Farmworker's Cottage

Please Note: Walnut Tree Cottage is closed for vital conservation work in 2024

For more information see our page here

The Museum has furnished the 1860s cottage with everyday objects that were used in Cambridgeshire and
donated to the Museum by local people. We have created a fictional family – the Chapmans, to tell the story of living and working on a farm in 1949. The family’s story is based on information from people who lived at Denny Farm and in nearby Waterbeach village.

Enter the cottage’s living room to discover what people did in the age before television. Peek inside the pantry cupboard and see what the Chapmans would have kept there.

Go through to the kitchen complete with its range which would have taken hours and a lot of muscle to blacken! Go through to the washroom/scullery and discover how the Chapman family washed their clothes.

We invite you to climb the stairs by the front door and explore the two family bedrooms upstairs. Take a walk outside into the cottage garden around the side of the house and visit the family’s privy (toilet!).
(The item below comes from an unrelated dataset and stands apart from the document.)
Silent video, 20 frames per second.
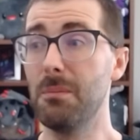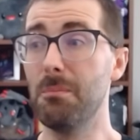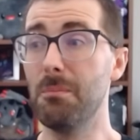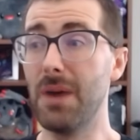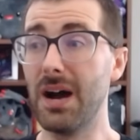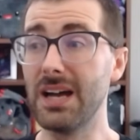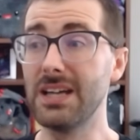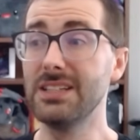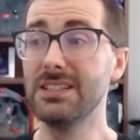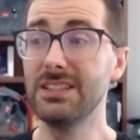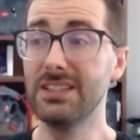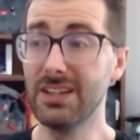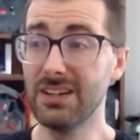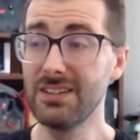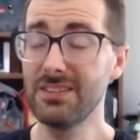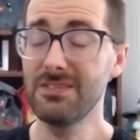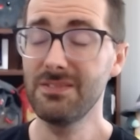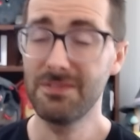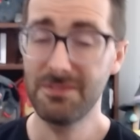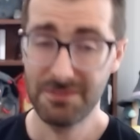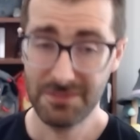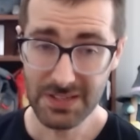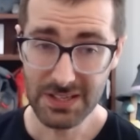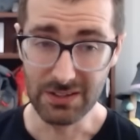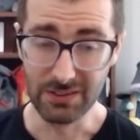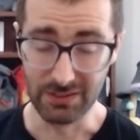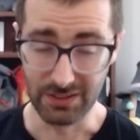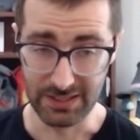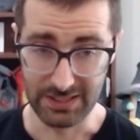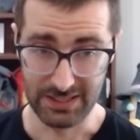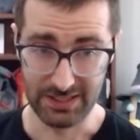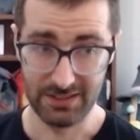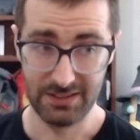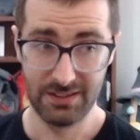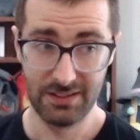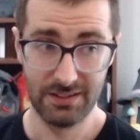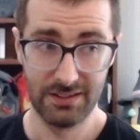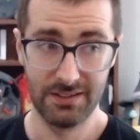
My gut feeling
Many houses did not have a bathroom or inside toilet (privy) until the 1950s. Privies were usually a separate weatherproof building, often some distance from the house. “Paying a visit”, to the privy was often called “Going to pick the daisies” or “Going to stack the tools”. Inside most people had a single-seater with a lid (this was very important in the summer!). There was either a bucket under the seat which was regularly emptied or a deep pit.